**** INPUT MATERIAL ****

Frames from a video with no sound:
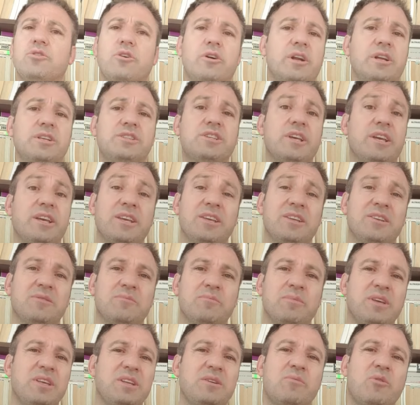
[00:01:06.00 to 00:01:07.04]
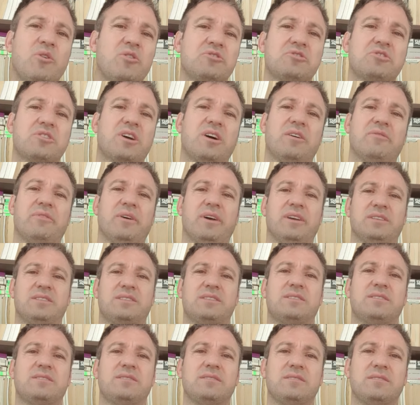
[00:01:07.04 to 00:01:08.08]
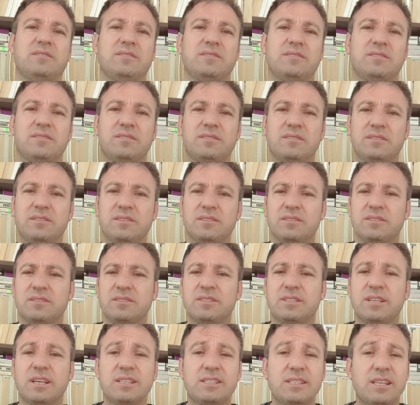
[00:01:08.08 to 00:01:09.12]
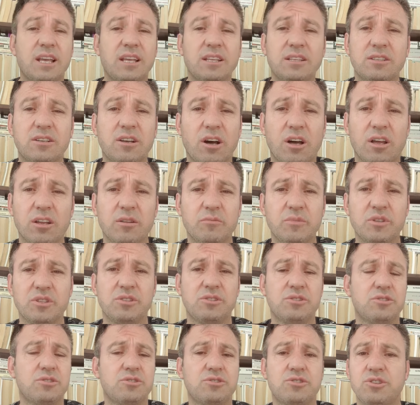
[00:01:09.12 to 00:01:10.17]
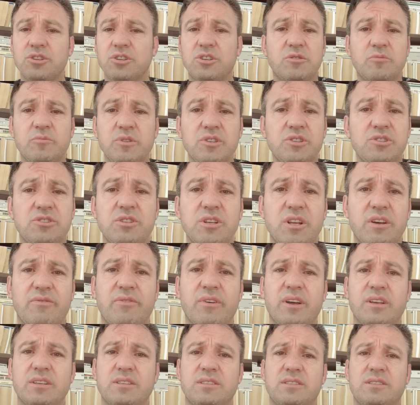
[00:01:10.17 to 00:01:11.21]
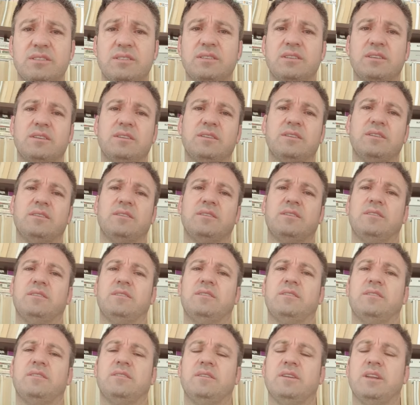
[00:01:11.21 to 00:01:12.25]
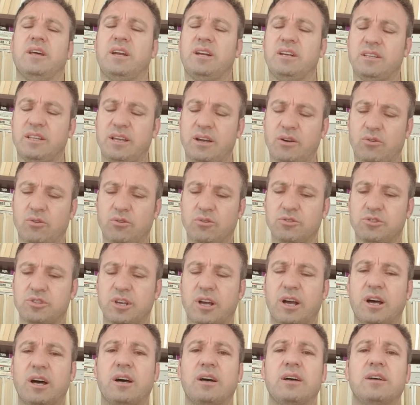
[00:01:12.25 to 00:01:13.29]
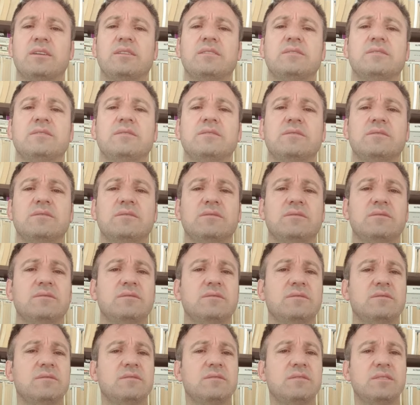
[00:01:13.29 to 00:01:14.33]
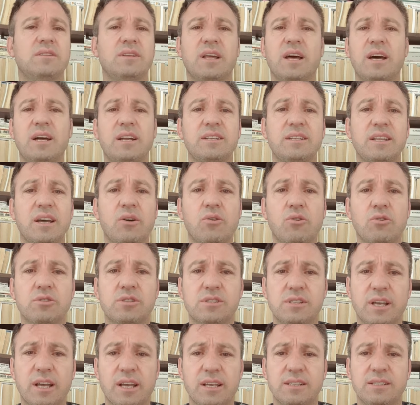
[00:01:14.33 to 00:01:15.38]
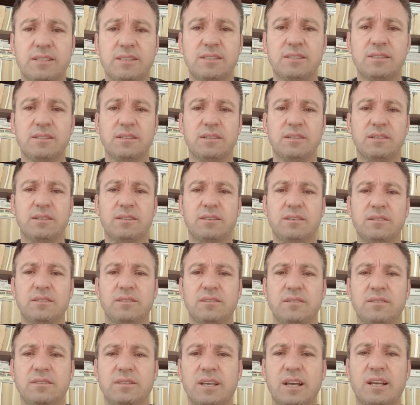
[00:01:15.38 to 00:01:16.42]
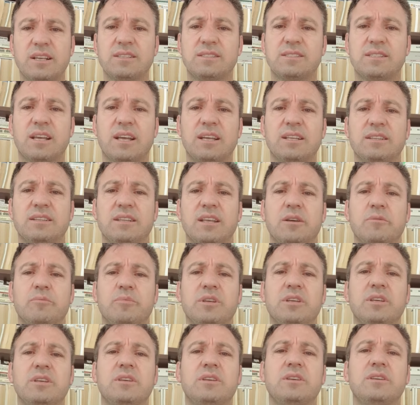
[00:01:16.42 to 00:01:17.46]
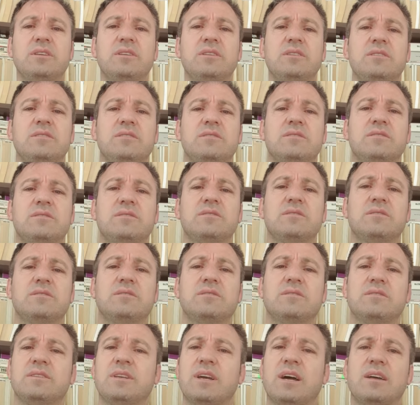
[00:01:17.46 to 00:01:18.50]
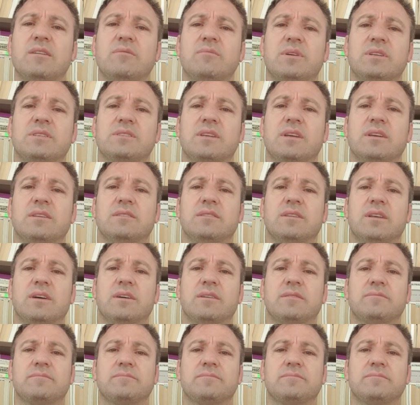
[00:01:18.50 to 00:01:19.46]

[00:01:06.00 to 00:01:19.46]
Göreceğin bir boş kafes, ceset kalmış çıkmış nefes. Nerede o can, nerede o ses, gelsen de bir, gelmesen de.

****
**** INPUT MATERIAL ****

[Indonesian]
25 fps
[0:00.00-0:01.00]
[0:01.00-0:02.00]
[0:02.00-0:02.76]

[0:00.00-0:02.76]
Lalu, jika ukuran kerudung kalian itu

****
**** INPUT MATERIAL ****

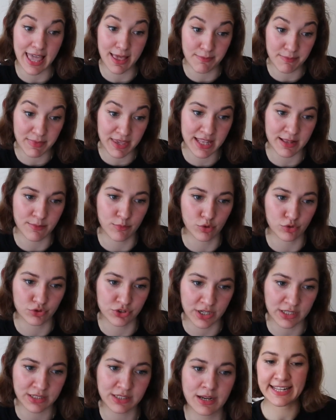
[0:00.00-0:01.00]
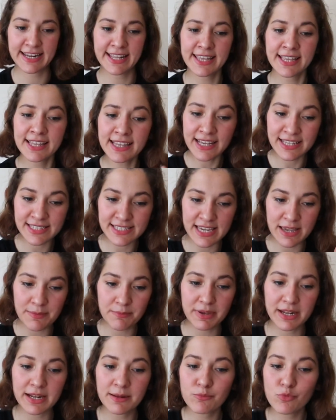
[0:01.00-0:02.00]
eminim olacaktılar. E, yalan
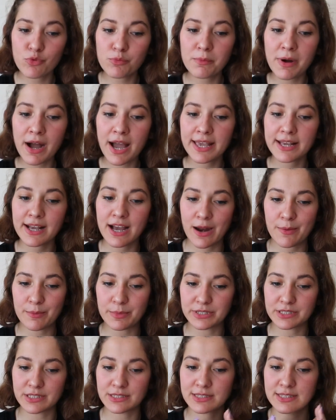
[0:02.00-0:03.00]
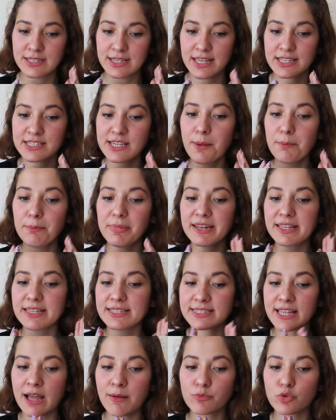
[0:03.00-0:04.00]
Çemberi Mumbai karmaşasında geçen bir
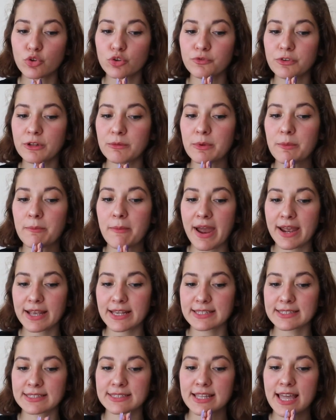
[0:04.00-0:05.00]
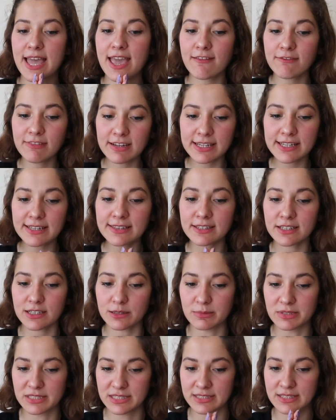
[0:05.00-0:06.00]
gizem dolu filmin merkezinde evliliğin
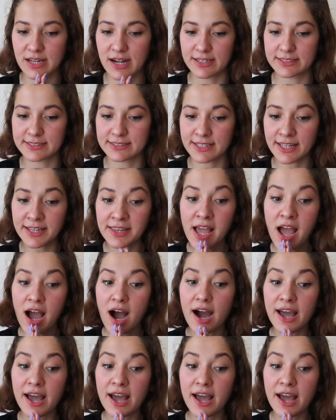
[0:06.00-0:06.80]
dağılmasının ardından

****

> [WHAT THE TASK REQUIRES] What you write out is the stretch of entries from the line containing "Frames from a" to the line containing "[00:01:12.25 to 00:01:13.29]", word for word, with both end lines and no pictures.

> [RESULT OF THIS EXERCISE]
Frames from a video with no sound:
[00:01:06.00 to 00:01:07.04]
[00:01:07.04 to 00:01:08.08]
[00:01:08.08 to 00:01:09.12]
[00:01:09.12 to 00:01:10.17]
[00:01:10.17 to 00:01:11.21]
[00:01:11.21 to 00:01:12.25]
[00:01:12.25 to 00:01:13.29]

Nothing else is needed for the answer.